W3C home > Mailing lists > Public > www-xml-schema-comments@w3.org > April to June 2008

[Bug 5818] New: Unicode Database: shifting sands

From: <bugzilla@wiggum.w3.org>
Date: Fri, 27 Jun 2008 20:21:23 +0000
To: www-xml-schema-comments@w3.org
Message-ID: <bug-5818-703@http.www.w3.org/Bugs/Public/>


           Summary: Unicode Database: shifting sands
           Product: XML Schema
           Version: 1.1 only
          Platform: PC
        OS/Version: Windows NT
            Status: NEW
          Severity: normal
          Priority: P2
         Component: Datatypes: XSD Part 2
        AssignedTo: cmsmcq@w3.org
        ReportedBy: mike@saxonica.com
         QAContact: www-xml-schema-comments@w3.org

There is a Note in G.1.1:

Note: [Unicode Database] is subject to future revision.  For example, the
mapping from code points to character properties might be updated. All
ˇminimally conformingˇ processors ˇmustˇ support the character properties
defined in the version of [Unicode Database] cited in the normative references
(Normative (§K.1)).  However, implementors are encouraged to support the
character properties defined in any future version.
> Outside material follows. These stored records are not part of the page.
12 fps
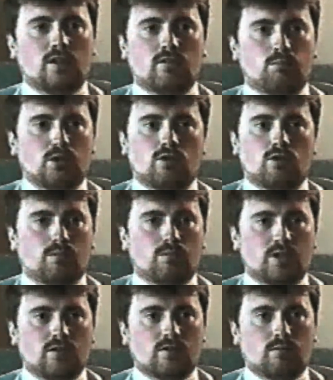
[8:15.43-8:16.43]
It's a beautiful
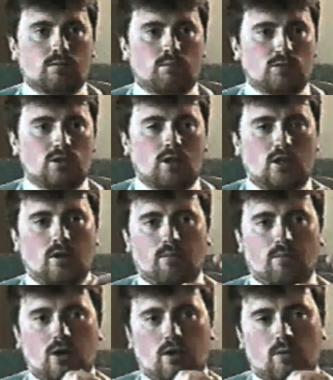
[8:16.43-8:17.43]
piece of
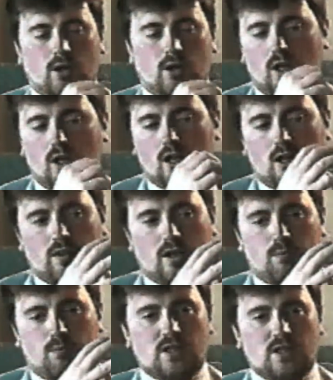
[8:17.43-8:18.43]
hardware.
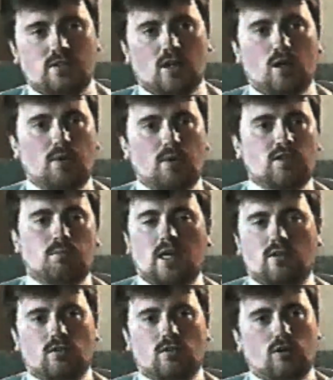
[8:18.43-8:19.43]
The PCI-based
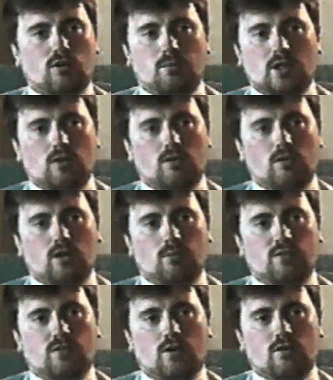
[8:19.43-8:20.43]
Macs are going to be
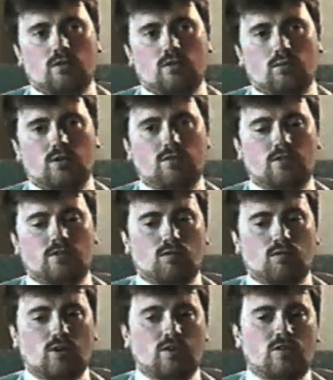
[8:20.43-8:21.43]
incredibly fast. We've
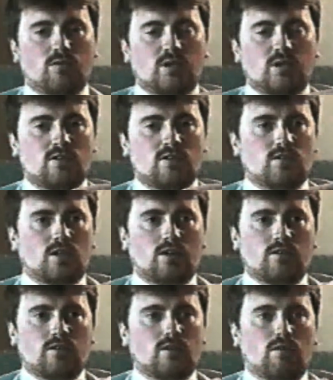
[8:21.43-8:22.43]
run some tests on
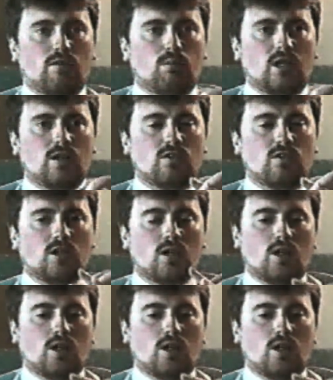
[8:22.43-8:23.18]
ours, and they're amazing.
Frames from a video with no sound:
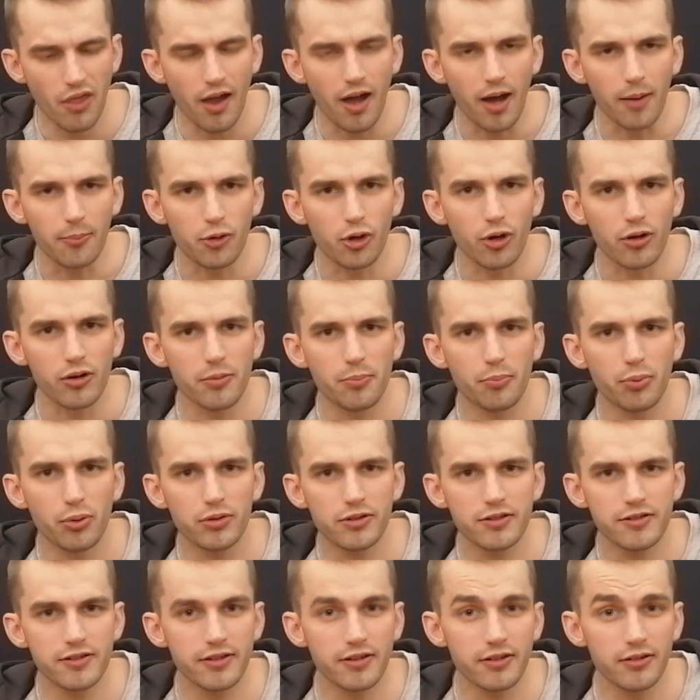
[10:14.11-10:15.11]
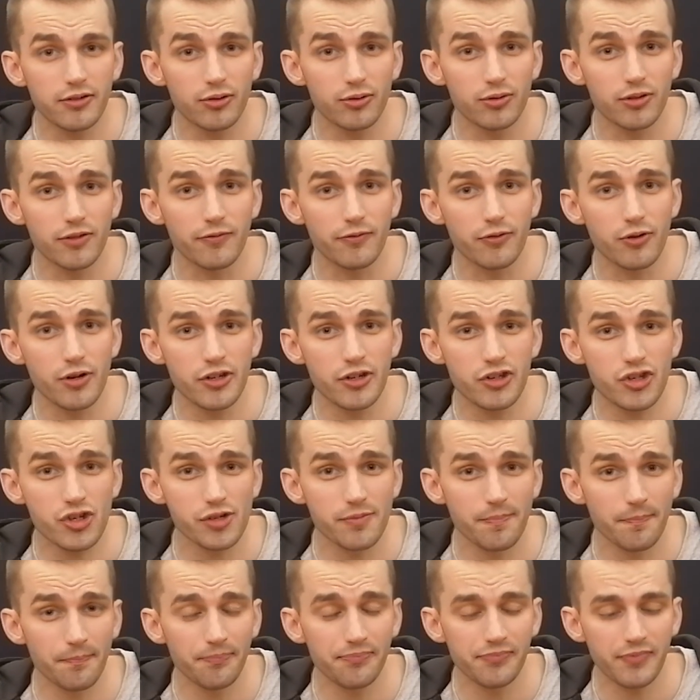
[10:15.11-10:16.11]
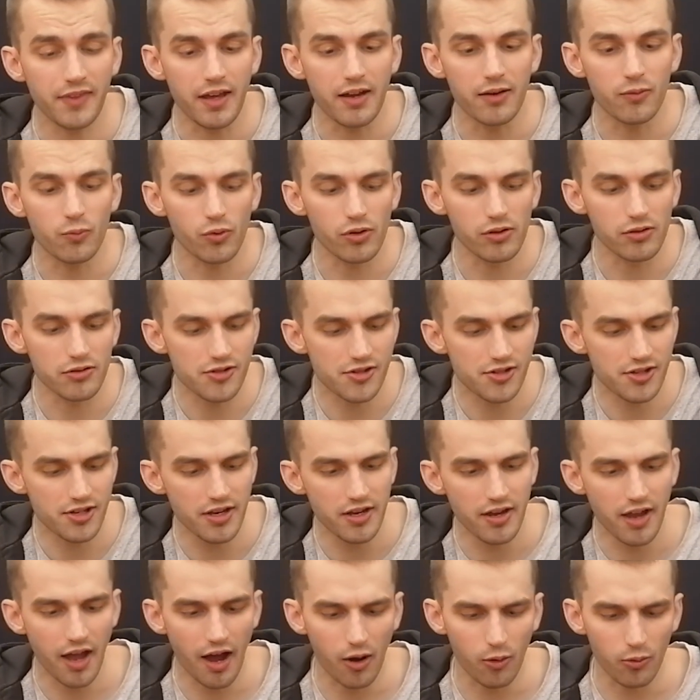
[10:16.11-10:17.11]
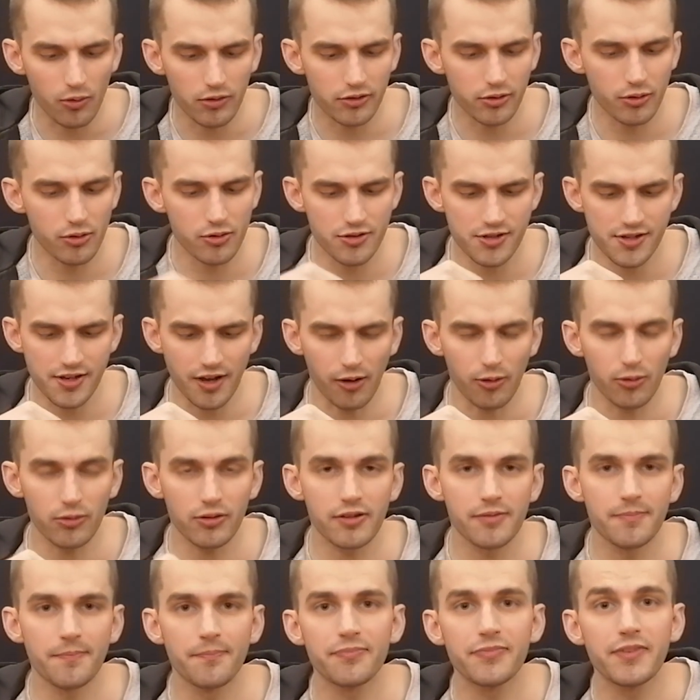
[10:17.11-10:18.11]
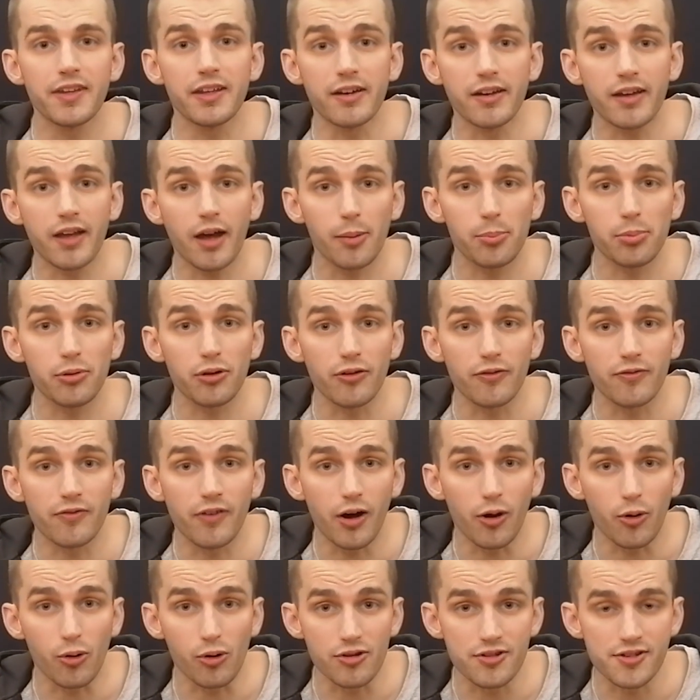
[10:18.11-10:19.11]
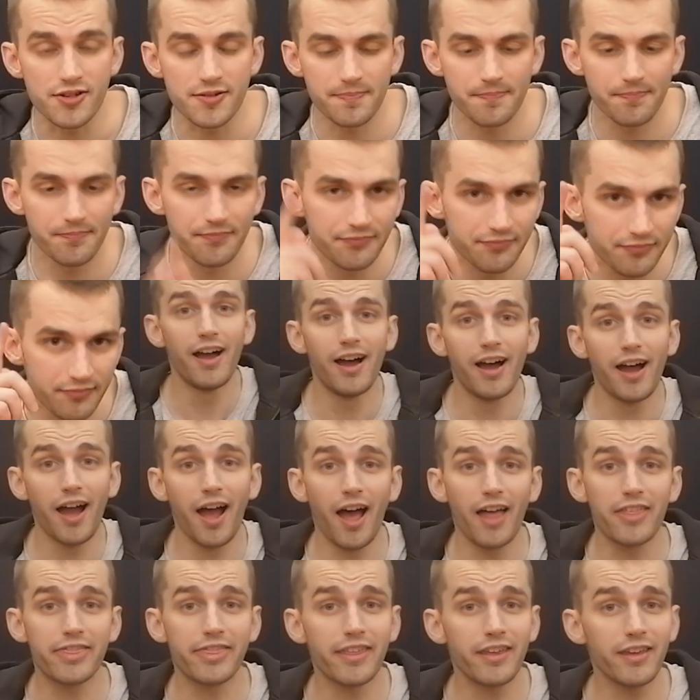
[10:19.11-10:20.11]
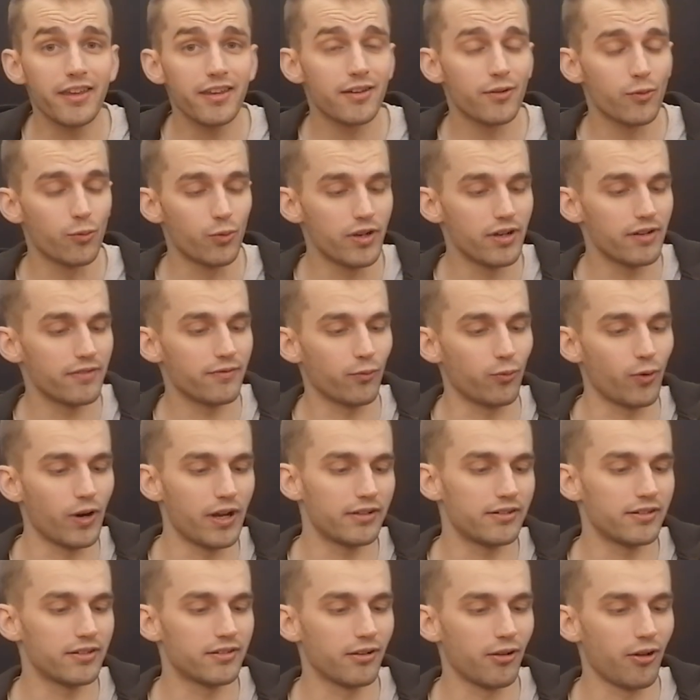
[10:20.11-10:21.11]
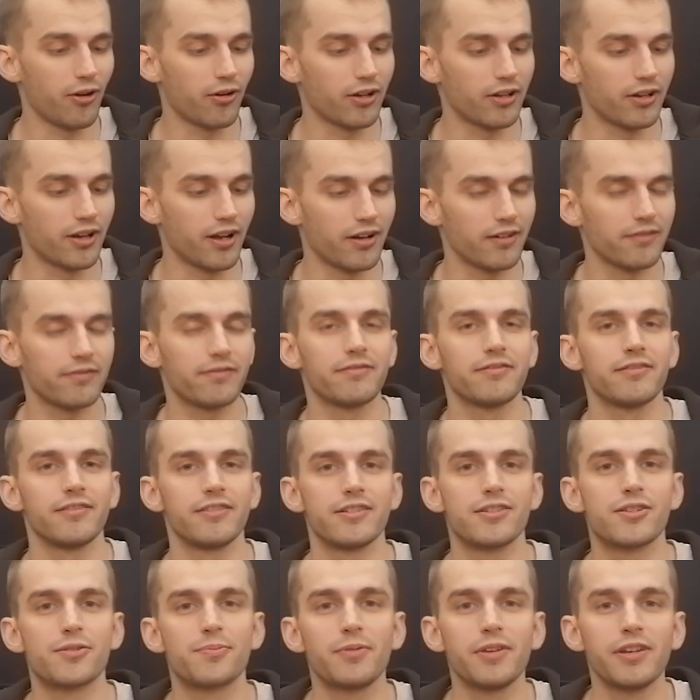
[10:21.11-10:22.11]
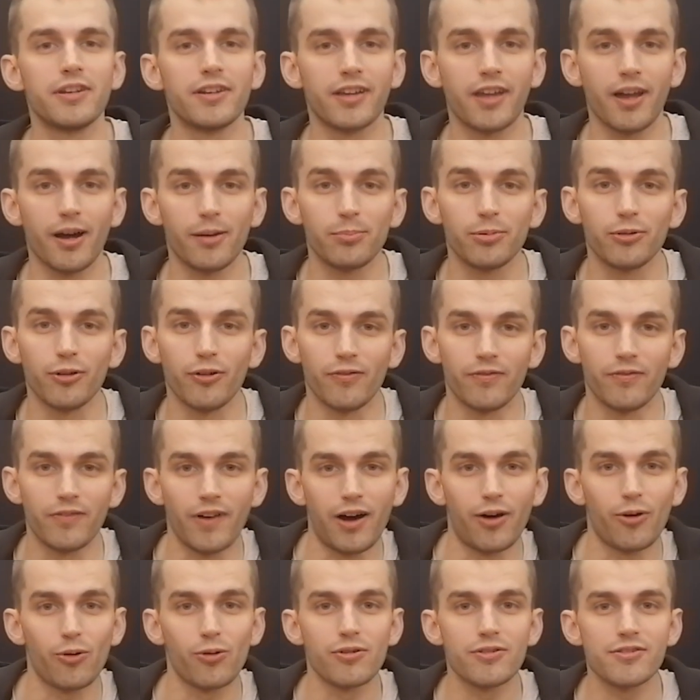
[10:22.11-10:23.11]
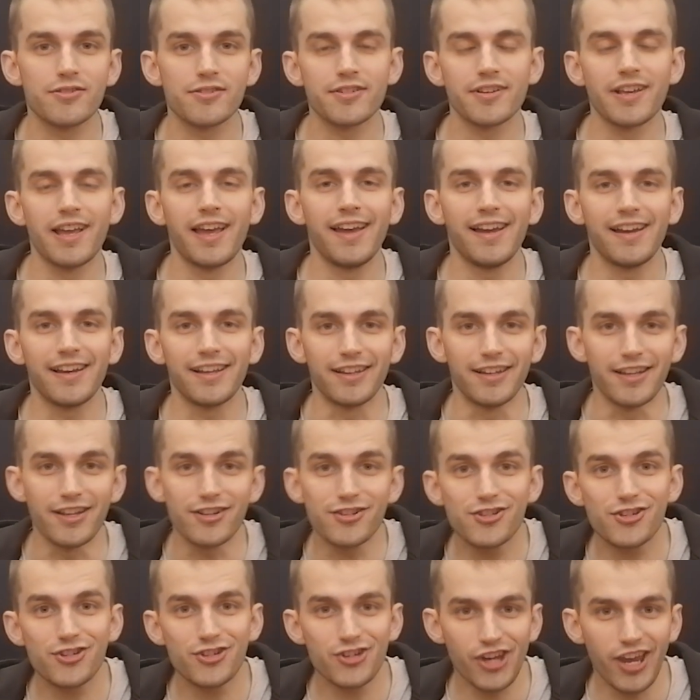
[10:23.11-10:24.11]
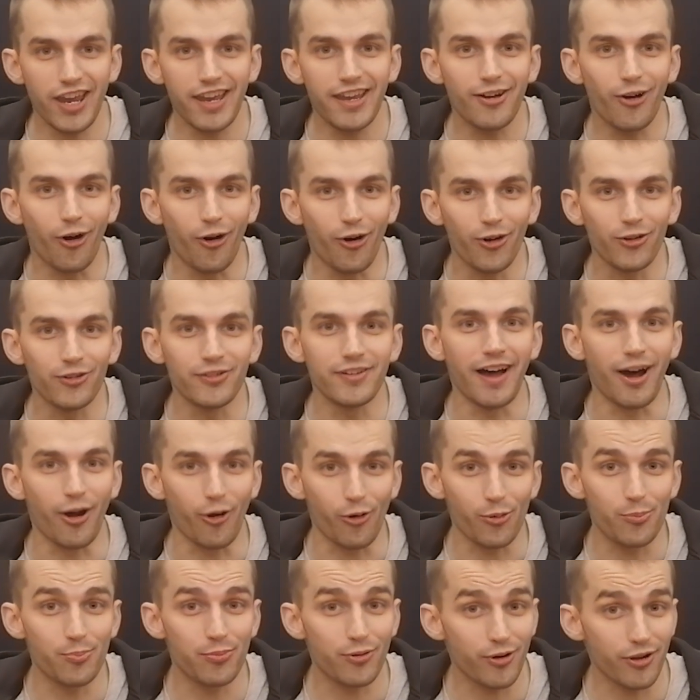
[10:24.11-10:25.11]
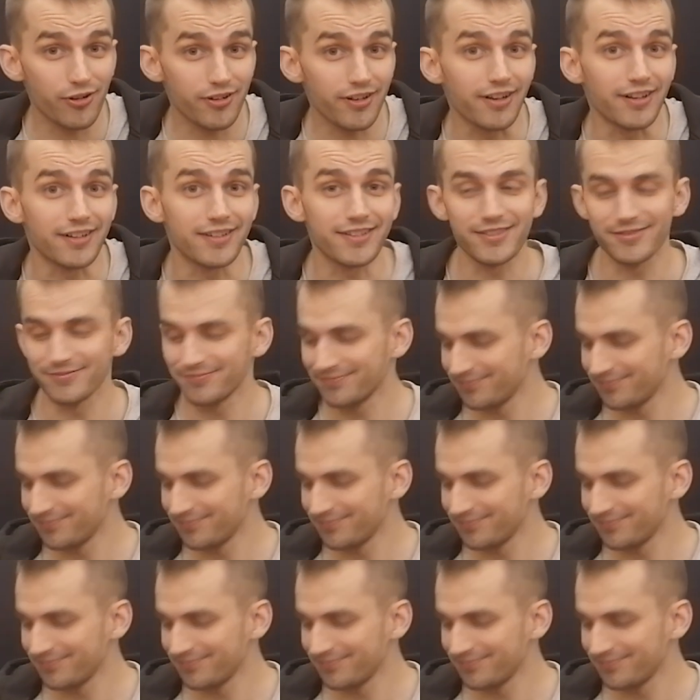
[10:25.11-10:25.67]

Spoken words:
I'm gonna put it into the fridge and we'll see how it turns out in a couple of hours. I think we have waited long enough. It's been a couple of hours. Let's check on our product.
I'm not sure that it is possible to do both. In Unicode 3.1, and therefore in
XML Schema 1.0, the Ethiopic digits x1369-x1371 were in group Nd (and therefore
matched \d). In Unicode 4.1 they have been moved to group No (so they no longer
match \d). A given processor, unless it has configuration options to put this
under user control -- which seems unduly onerous -- is either going to support
the new version or the old. In one case, x1369 will match \d, in the other case
it won't. In practice, it's quite likely to depend on which version of Java or
.NET you are using. So I think we should either pin things down so processors
are required to support Unicode version 4.1 and no other, or we should remove
the "must" from the above note, and make it implementation-defined which
version of Unicode is used. 

(In any case, what is a "must" doing in a Note?)

Test case reS17 in the Microsoft regex test suite is relevant: its results
depend on which version of Unicode you believe in.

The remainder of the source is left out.